Aiming when you can't see the target, with Clare McCaffery and Jacobus Eksteen
"I don't understand why I have to take credit out to get credit. Why don't you just look at my bank statement, you can see how I'm behaving?"
Well, that's great. That's exactly what we do. At Direct ID we focus on categorising transactions that have particular interest risk decision makers.
So what we were able to do is to bridge the gap from unsupervised learning, where we don't have any labels, to supervised learning, where we do have a label.
A path to profitable lending, with Maik Taro Wehmeyer
Most decisioning systems rely on an opaque patchwork of siloed teams and data streams with insufficient oversight and control.
Many decisions, therefore, back to the tech line that you just mentioned, rely on guesswork and instinct. And this leads to bad decisions, and costly mistakes and disappointed customers.
This is why we founded Taktile in 2020 to change that.
Taktile has offices in New York City, London, and Berlin and serves as the backbone for risk, for pricing, and fraud teams across financial services. It enables decision authors to enrich internal signals with data from our rapidly growing data marketplace and flexibly express their desired decision logic - and all of that without actually requiring engineering support.
Transformative change in credit scoring, with Sanjay Uppal
If you have to remember what we talked machine learning AI today is not something that's come around today, right? What has changed today is our ability to store enormous amount of data economically. Number two is the processing speeds we have today. You know, you want a search bar before you type, your third word is already telling you what it should be. So think about it. And there are millions of people doing it at the same time, any second. And the third thing is the speed of transmission of information.
I think those three in combination literally are the most fertile ground to bring AI to life.
And that's what we've essentially done. But be mindful that when you're doing things at that speed, there are things that could happen which go out of your control.
Oscar Koster and big data scoring for thin-file consumers
There's a whole bunch of people out there where the traditional model doesn't work, there simply isn't enough information on these people to make a reasonable credit call...
This is a space where lots of people are working, but very few people can claim results.
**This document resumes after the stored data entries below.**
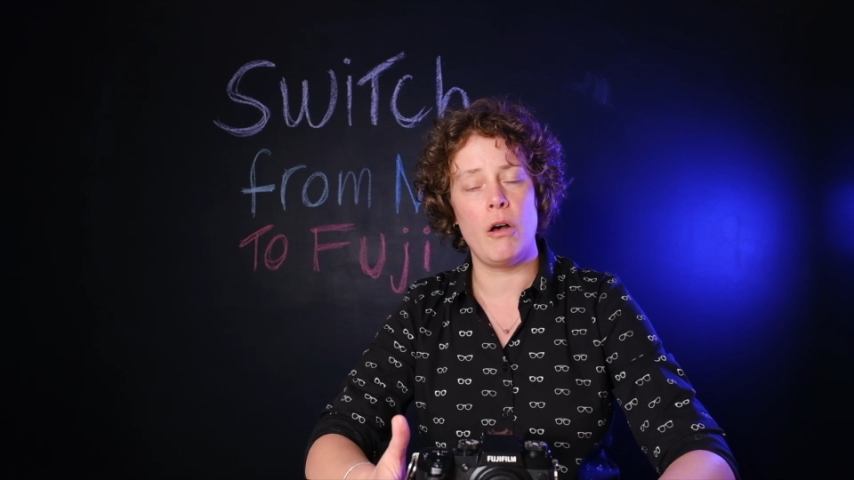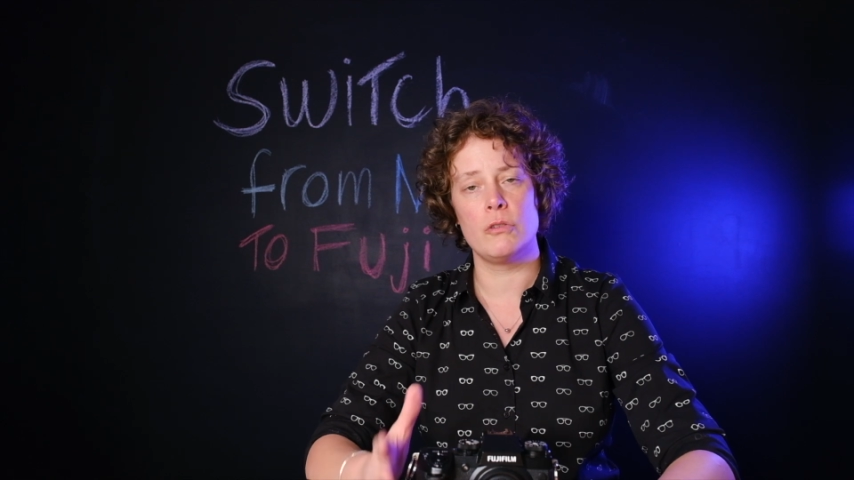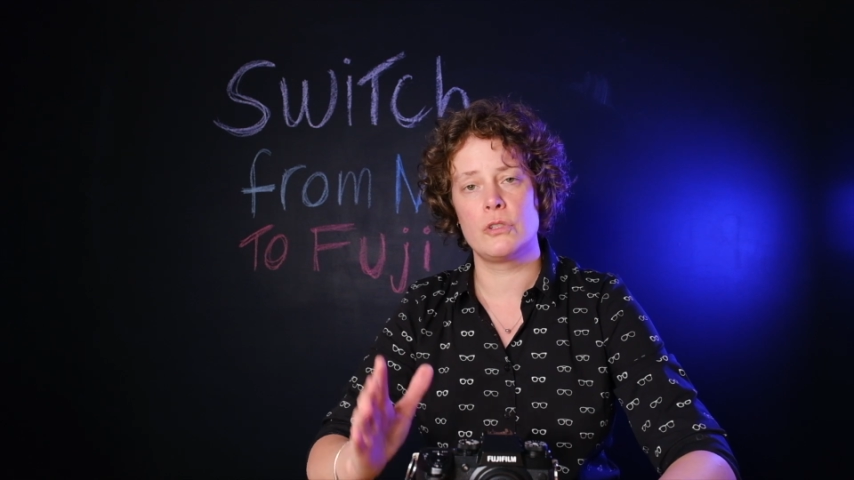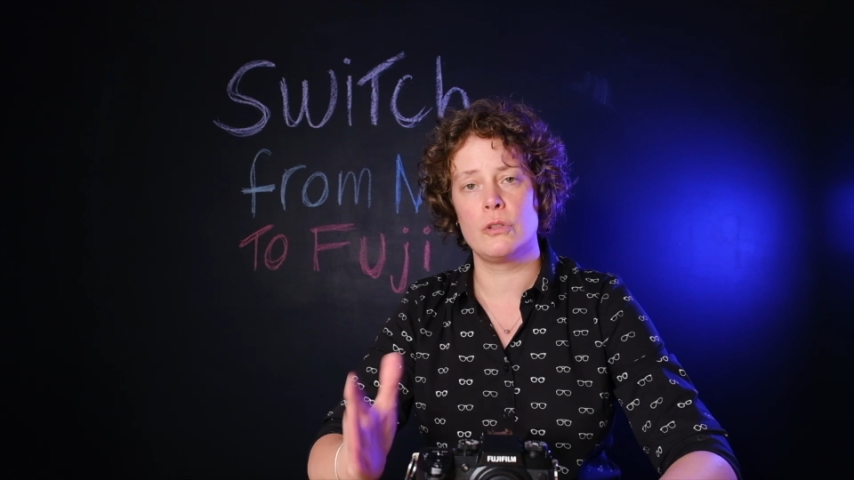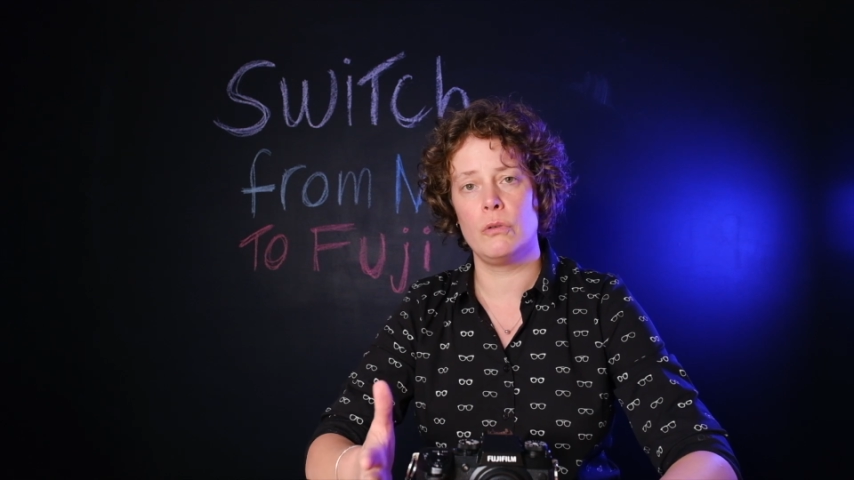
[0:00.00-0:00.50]

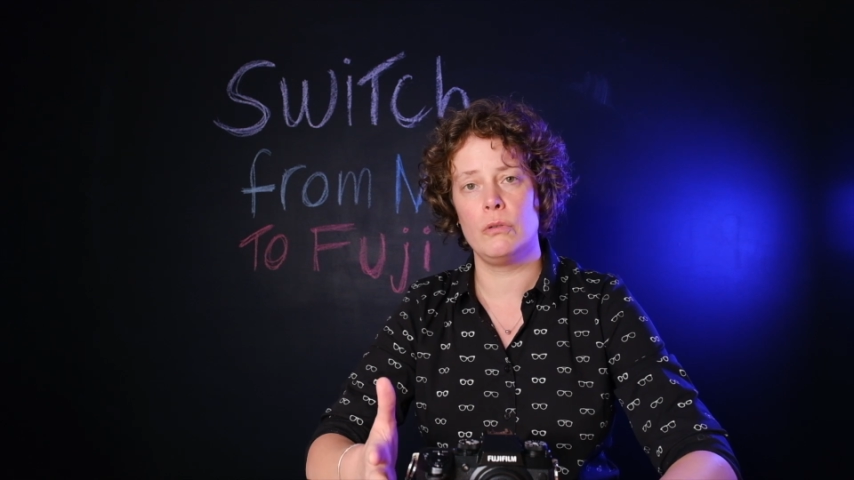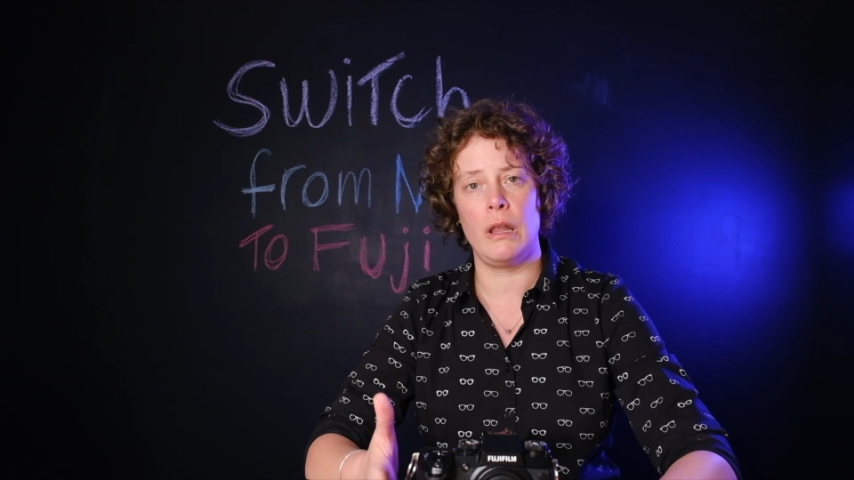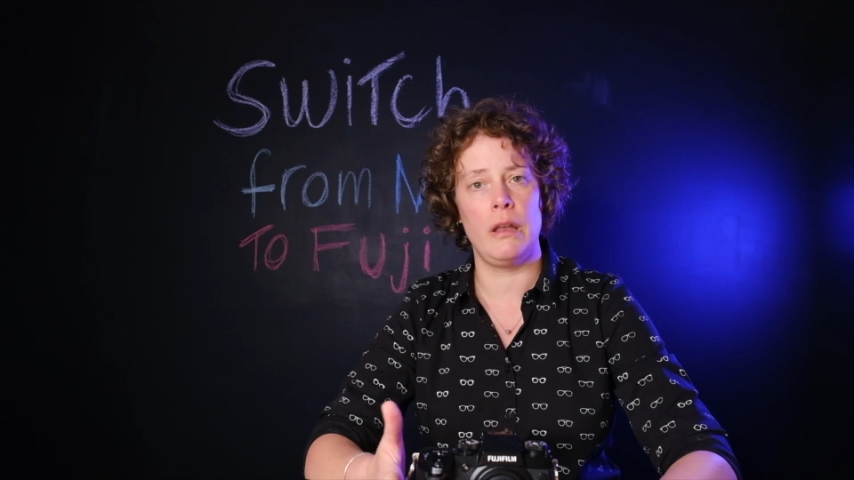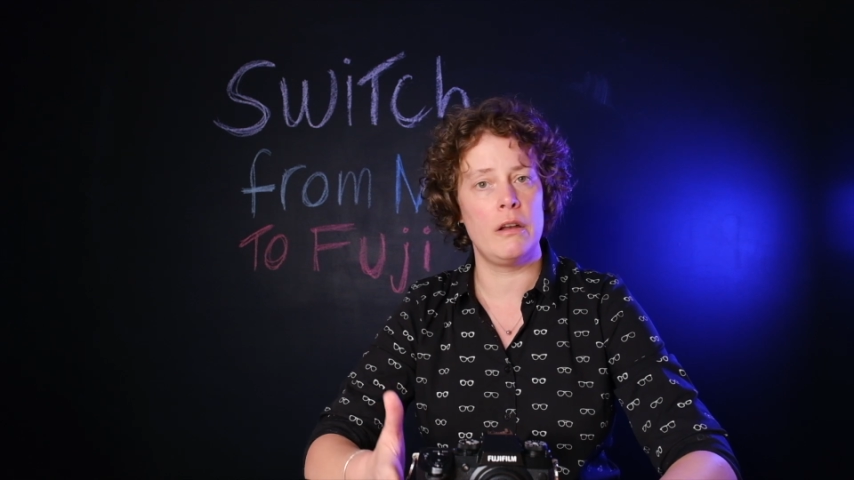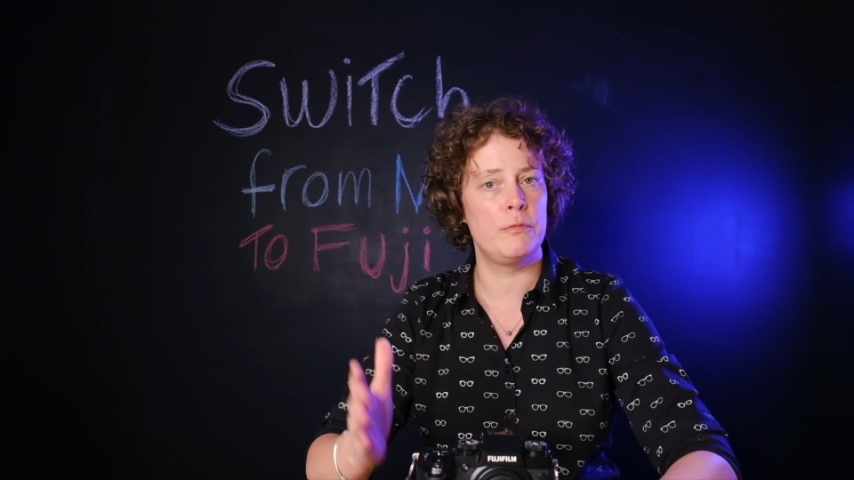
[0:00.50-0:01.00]
Also,
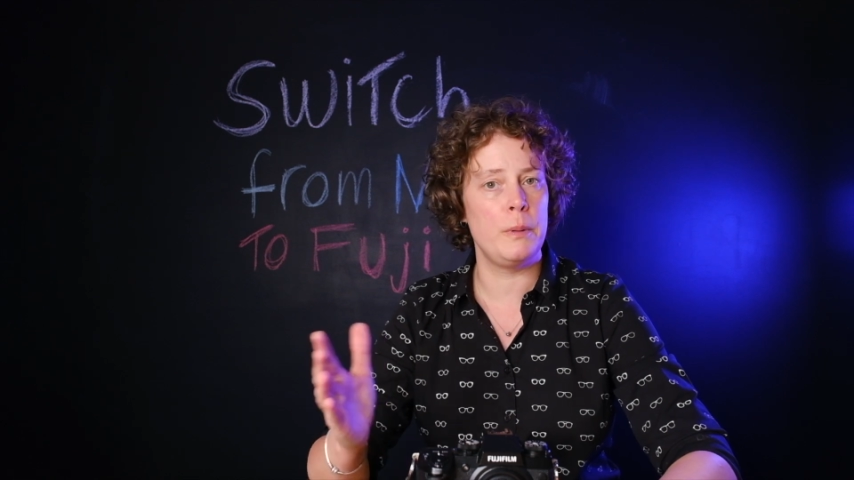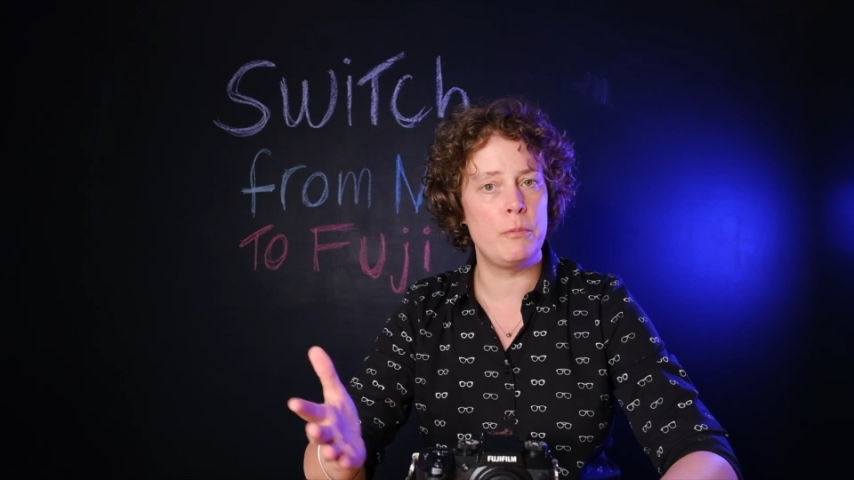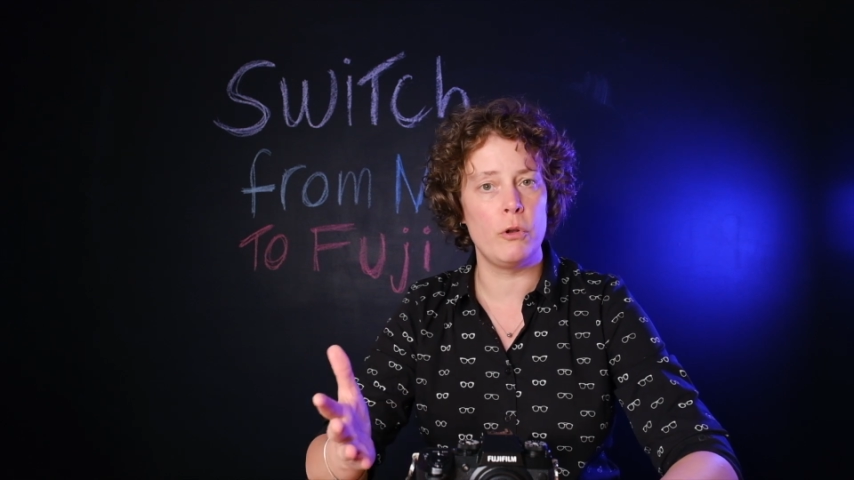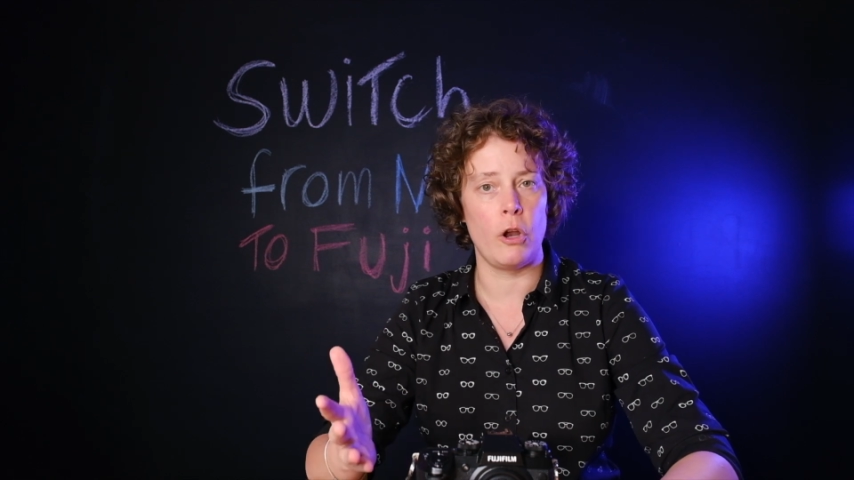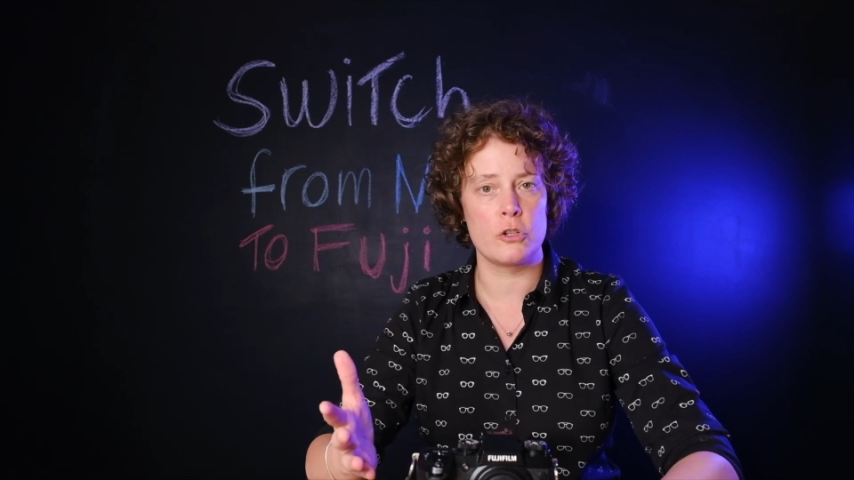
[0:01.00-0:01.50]
a lot of
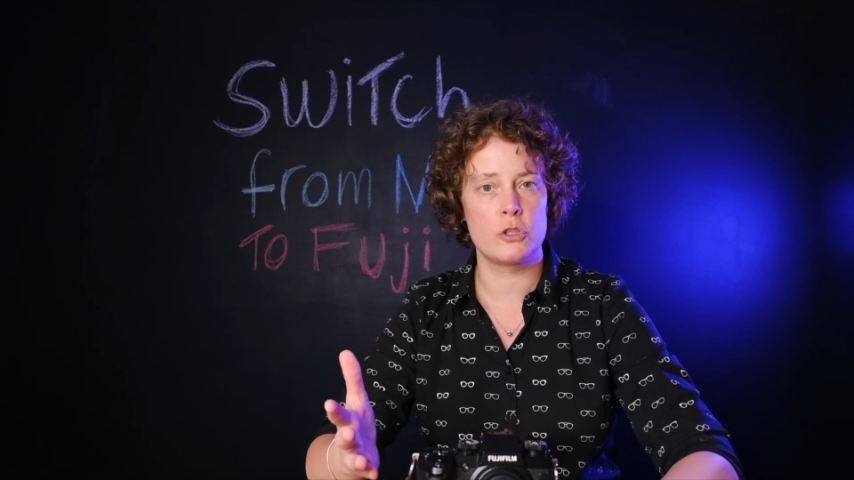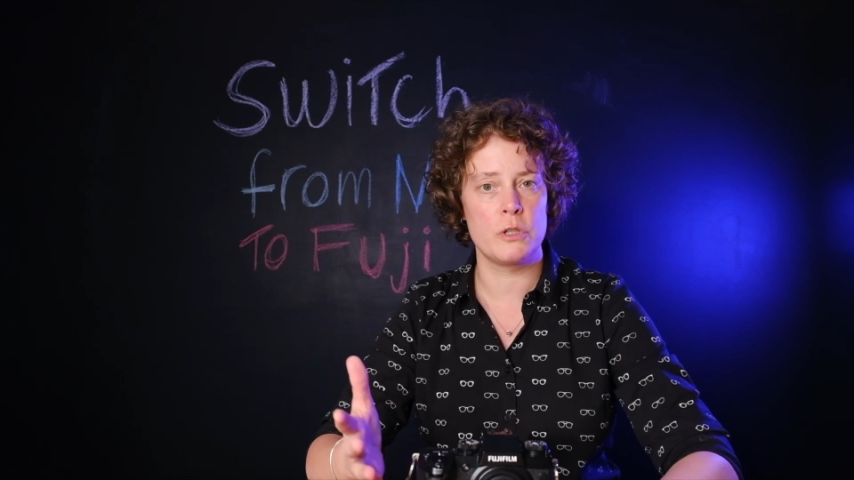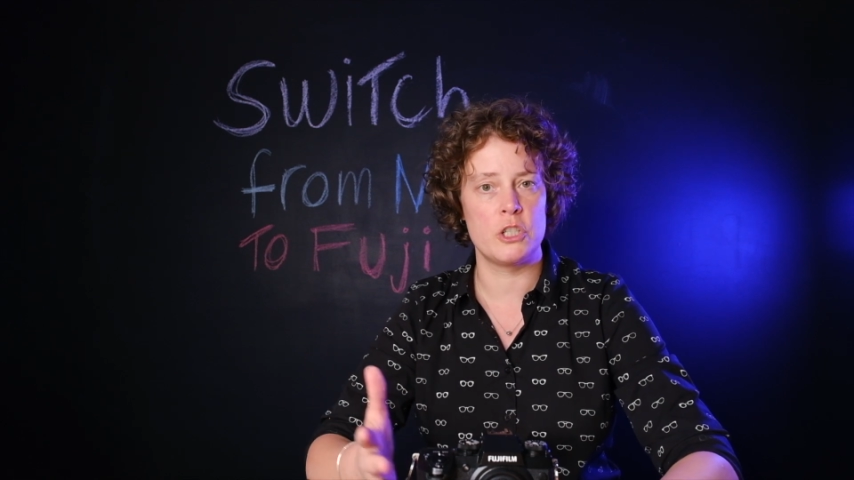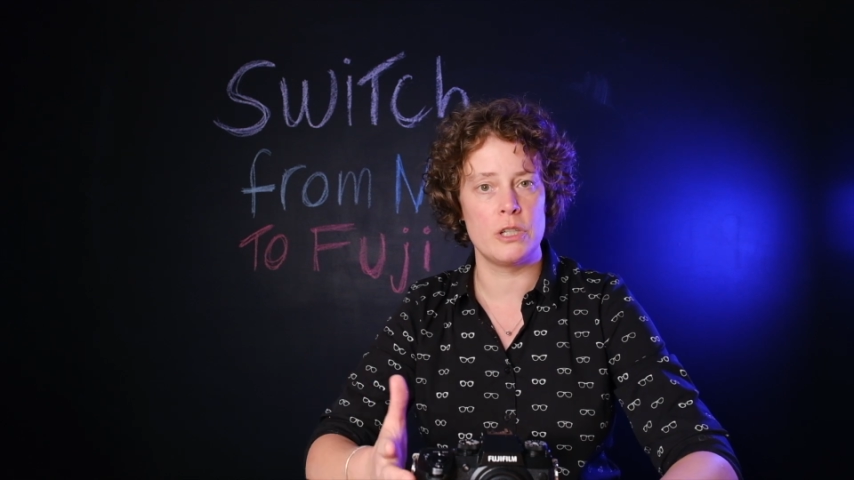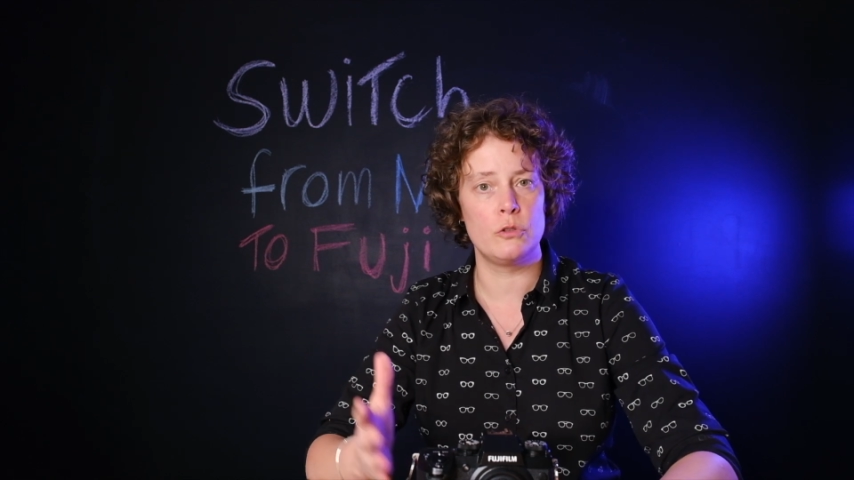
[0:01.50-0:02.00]
people are
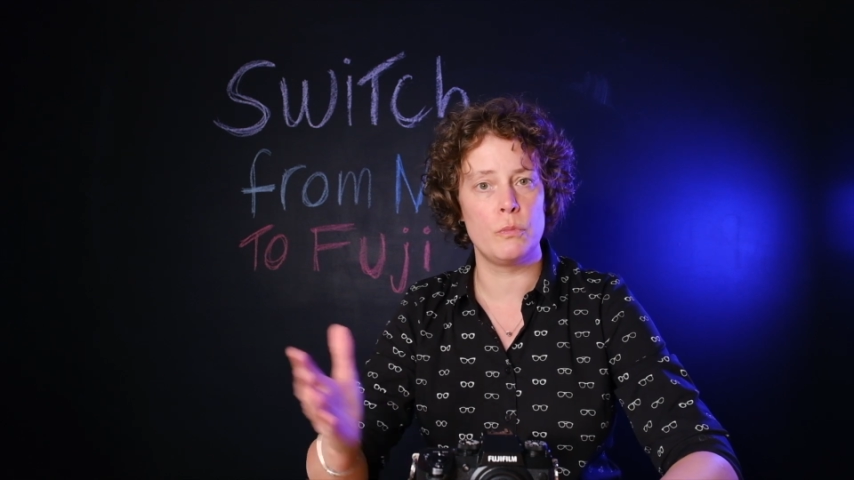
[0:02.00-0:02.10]
switching to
Because this is also the sort of space where lots of AI propellerheads think they can crack the problem. To some extent, that's true. This is also the classic case where progress is both hindered and aided with experience. It's actually good that some youngster on a beanbag, with long hair, thinks about this stuff completely unhindered by any previous industry knowledge, because that's anyone with too much experience probably thinks too much inside the box. At the same time, with something like credit, you do need to have some other people in there who can say, 'well, yeah, that's cool but you need to take these following five things in'.
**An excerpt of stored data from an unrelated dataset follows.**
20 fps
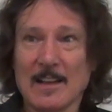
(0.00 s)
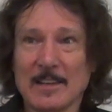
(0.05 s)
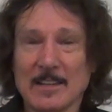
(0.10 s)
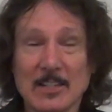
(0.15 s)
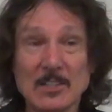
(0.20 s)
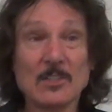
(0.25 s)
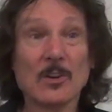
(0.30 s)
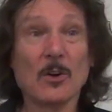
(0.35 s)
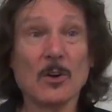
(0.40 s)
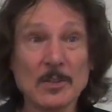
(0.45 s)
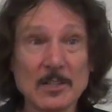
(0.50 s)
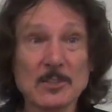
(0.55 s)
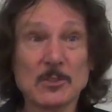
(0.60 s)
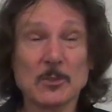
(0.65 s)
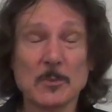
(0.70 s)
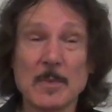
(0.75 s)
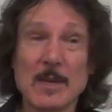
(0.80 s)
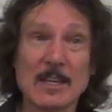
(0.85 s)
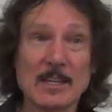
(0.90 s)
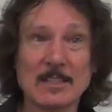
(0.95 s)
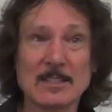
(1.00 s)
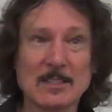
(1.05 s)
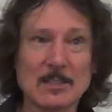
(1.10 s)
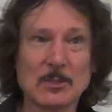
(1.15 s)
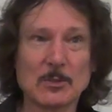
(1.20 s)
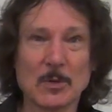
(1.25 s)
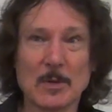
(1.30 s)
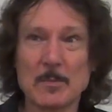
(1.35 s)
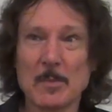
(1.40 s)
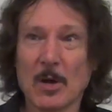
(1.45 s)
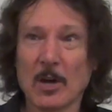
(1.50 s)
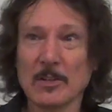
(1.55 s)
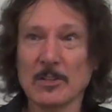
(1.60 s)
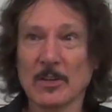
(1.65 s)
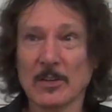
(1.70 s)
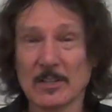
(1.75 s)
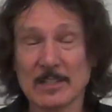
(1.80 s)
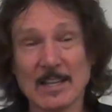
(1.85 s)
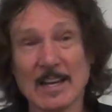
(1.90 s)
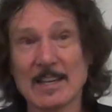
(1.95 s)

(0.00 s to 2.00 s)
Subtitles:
In order to make it into a monoid,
That doesn't mean that the thinking needs to be restrained, but someone needs to make it practical in the end. To simply let the same space cadets go mad on this is likely to land you in a heap of problems, if you don't actually understand the lending industry.
Joffre Toerien discusses scoring for microfinance, and Georgia
So that was my focus point is, if you've got nothing, that's where we start… for existing clients, you can just go with the Chief Operating Officer to a branch, have your scoring, talk to the loan officers about the clients, they know them, right, you'd be surprised by how many they have but they know them by name, and test the scoring.